- [Exercise] Below are the records; print them again exactly and omit the pictures.

- [Available data]
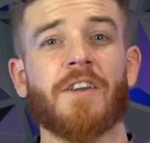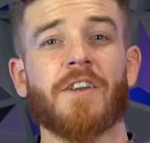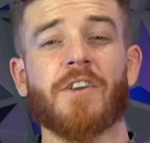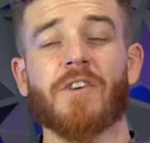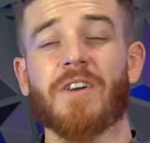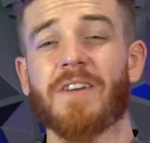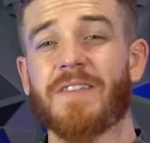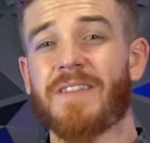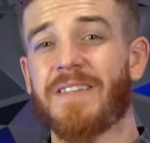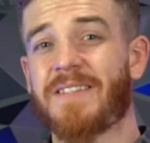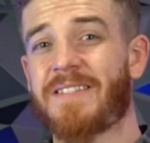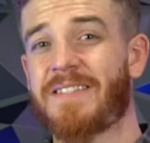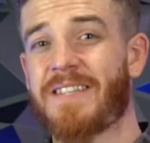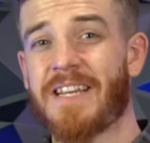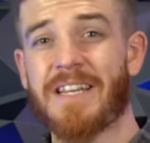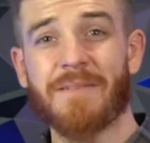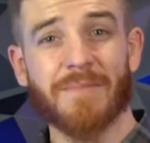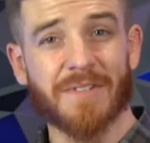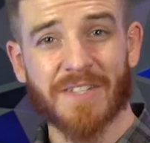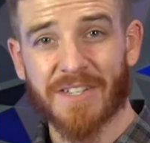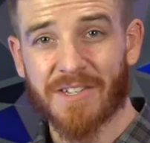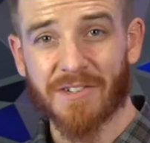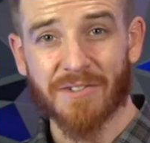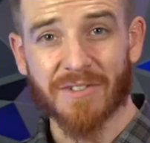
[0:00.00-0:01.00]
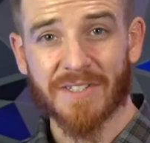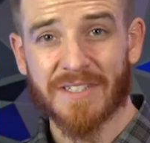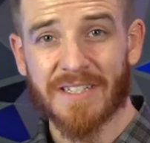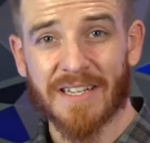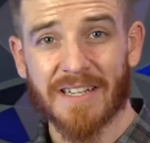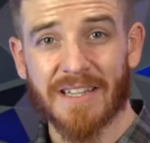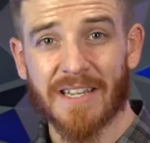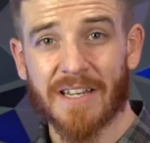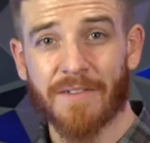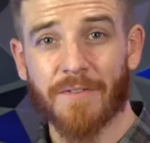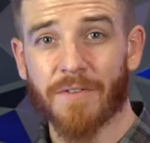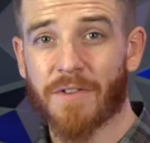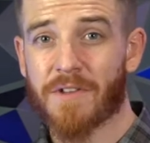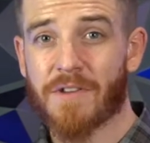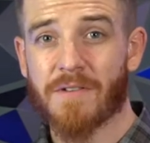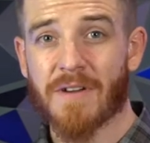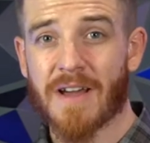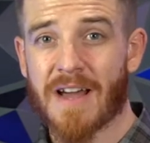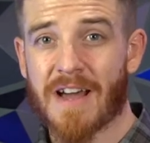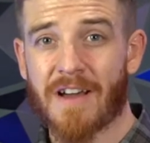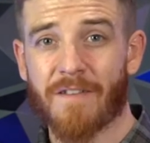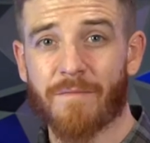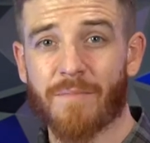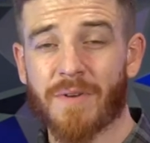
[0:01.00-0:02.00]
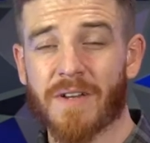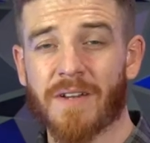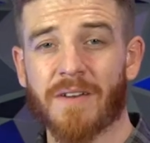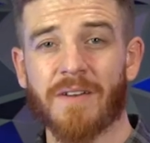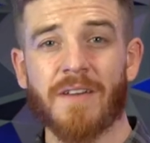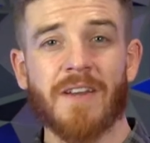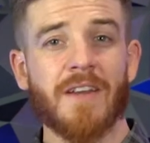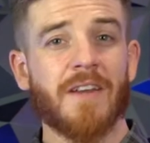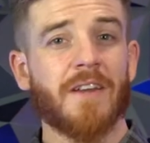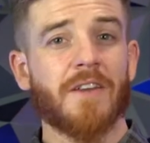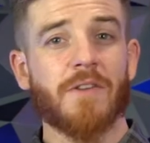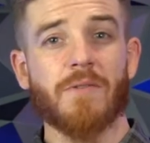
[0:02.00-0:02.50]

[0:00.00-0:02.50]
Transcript: You're at the same skill set level that you have been.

- [Solution for this problem]
[0:00.00-0:01.00]
[0:01.00-0:02.00]
[0:02.00-0:02.50]

[0:00.00-0:02.50]
Transcript: You're at the same skill set level that you have been.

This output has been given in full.